WHAT YOU NEED TO DO> Your answer must be an exact transcription of the data, with every picture omitted.

Collected data

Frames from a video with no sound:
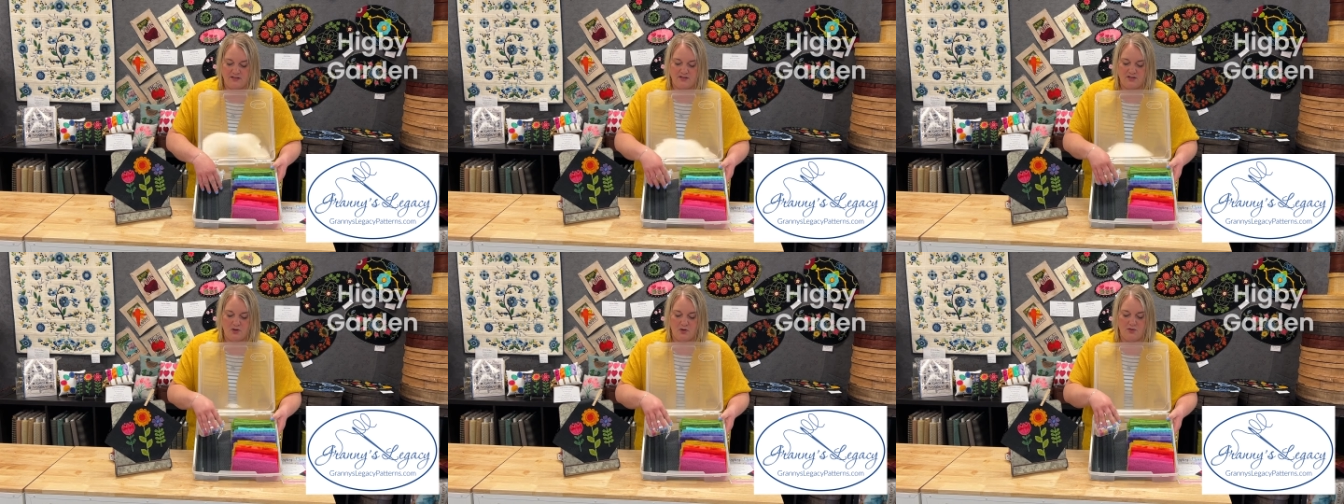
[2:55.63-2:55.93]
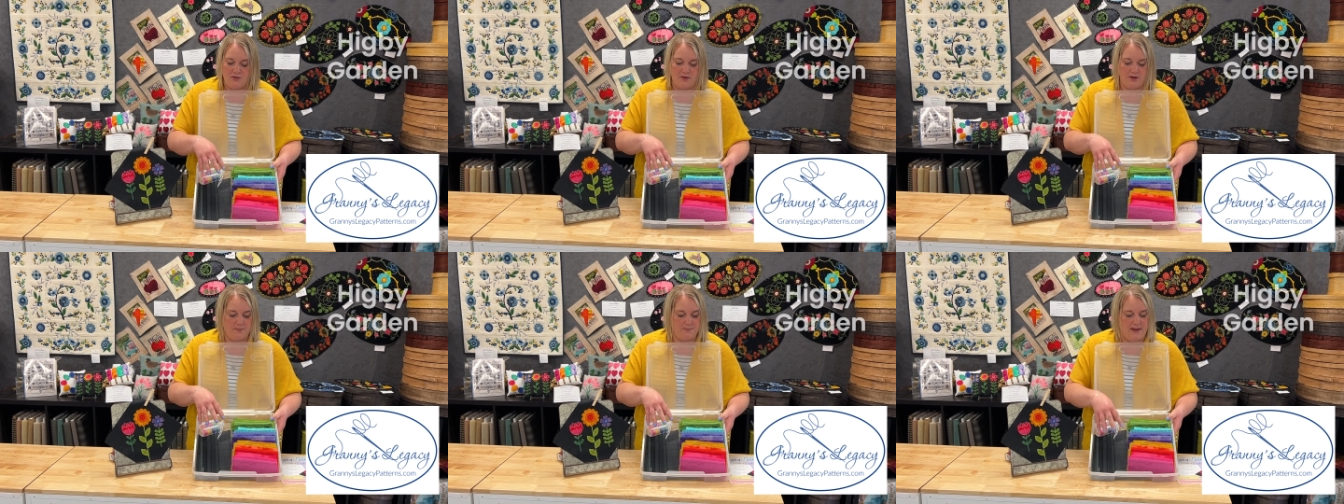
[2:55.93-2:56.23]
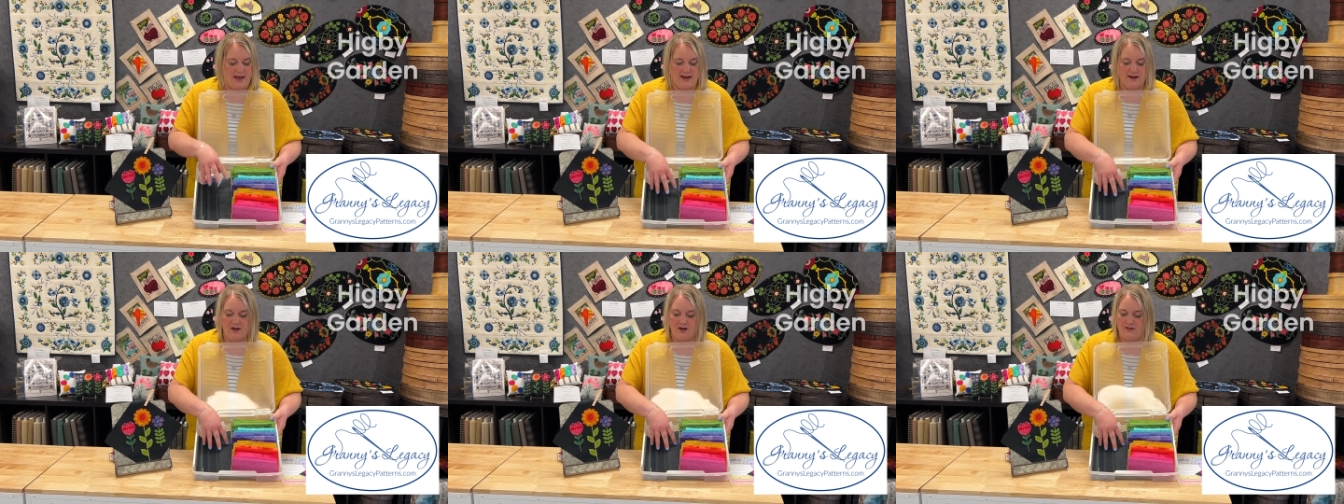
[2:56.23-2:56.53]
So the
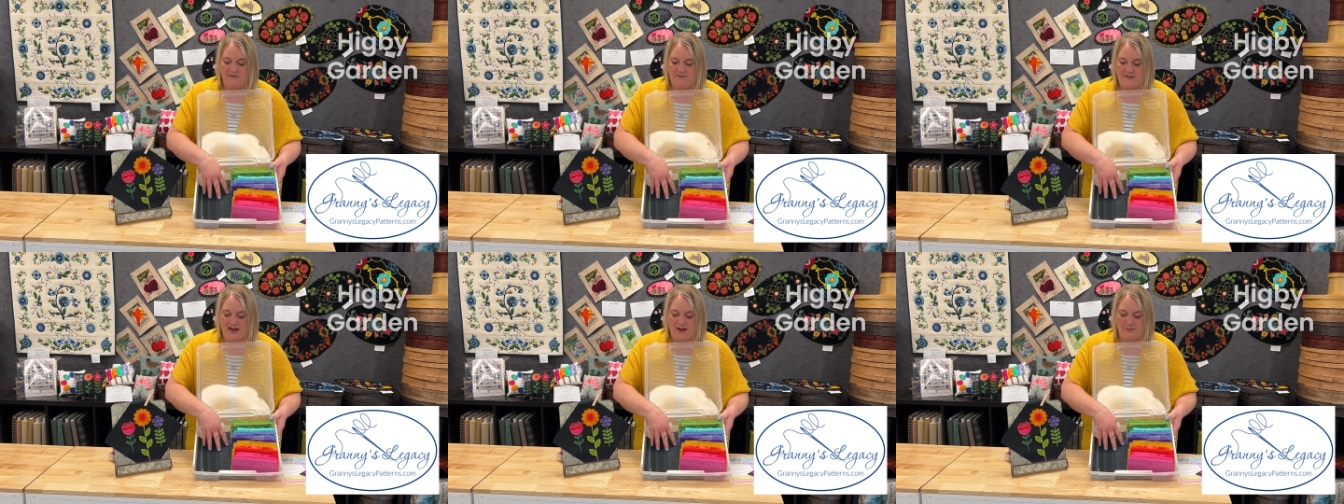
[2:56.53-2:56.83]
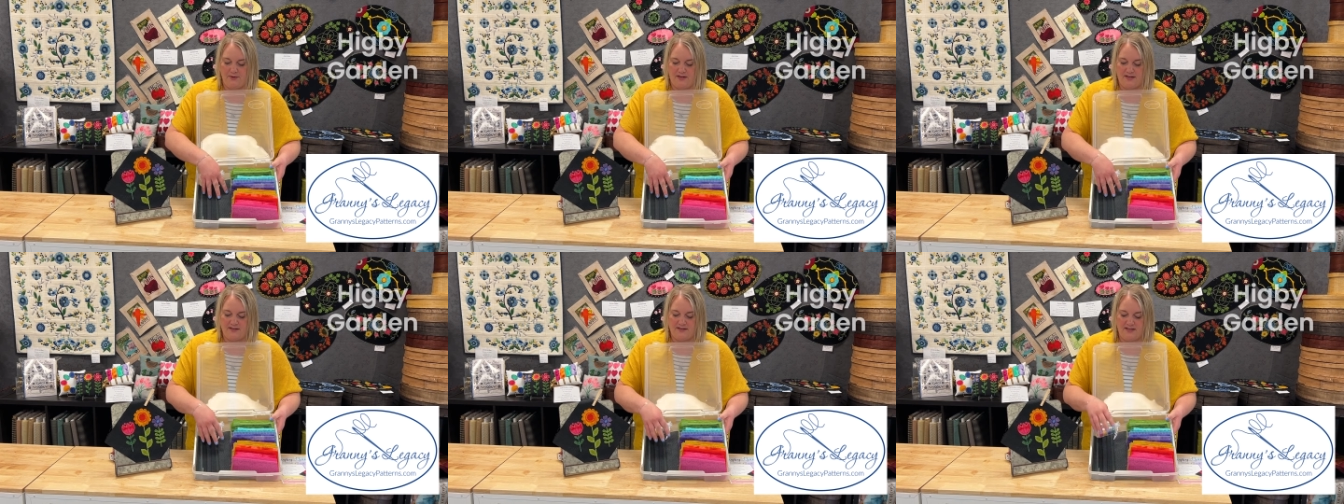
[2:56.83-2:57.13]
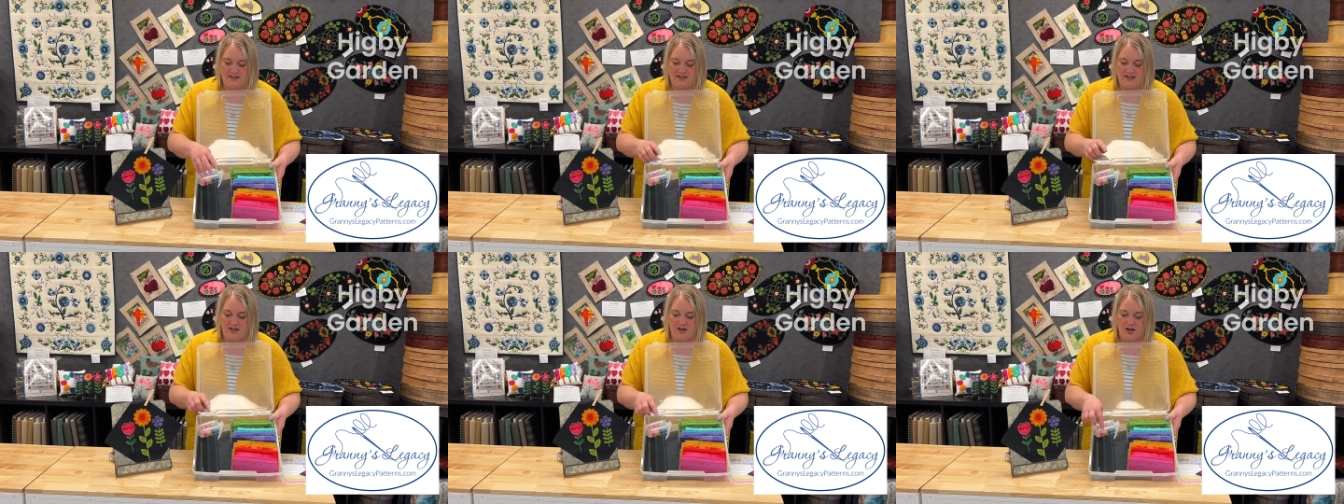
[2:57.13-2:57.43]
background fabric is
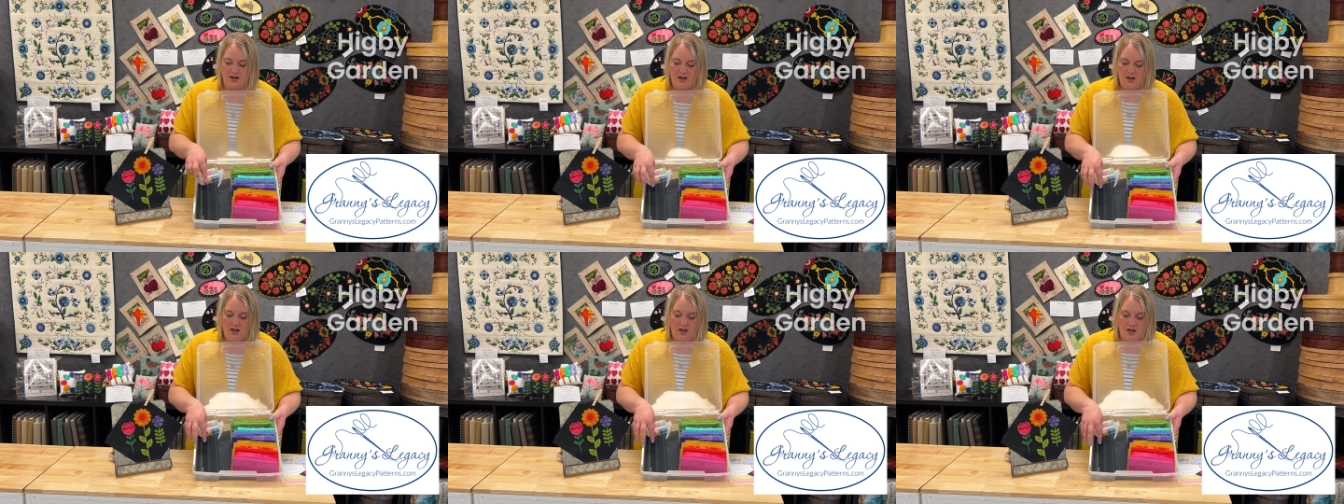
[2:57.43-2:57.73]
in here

RESPONSE FOR THIS EXERCISE>
Frames from a video with no sound:
[2:55.63-2:55.93]
[2:55.93-2:56.23]
[2:56.23-2:56.53]
So the
[2:56.53-2:56.83]
[2:56.83-2:57.13]
[2:57.13-2:57.43]
background fabric is
[2:57.43-2:57.73]
in here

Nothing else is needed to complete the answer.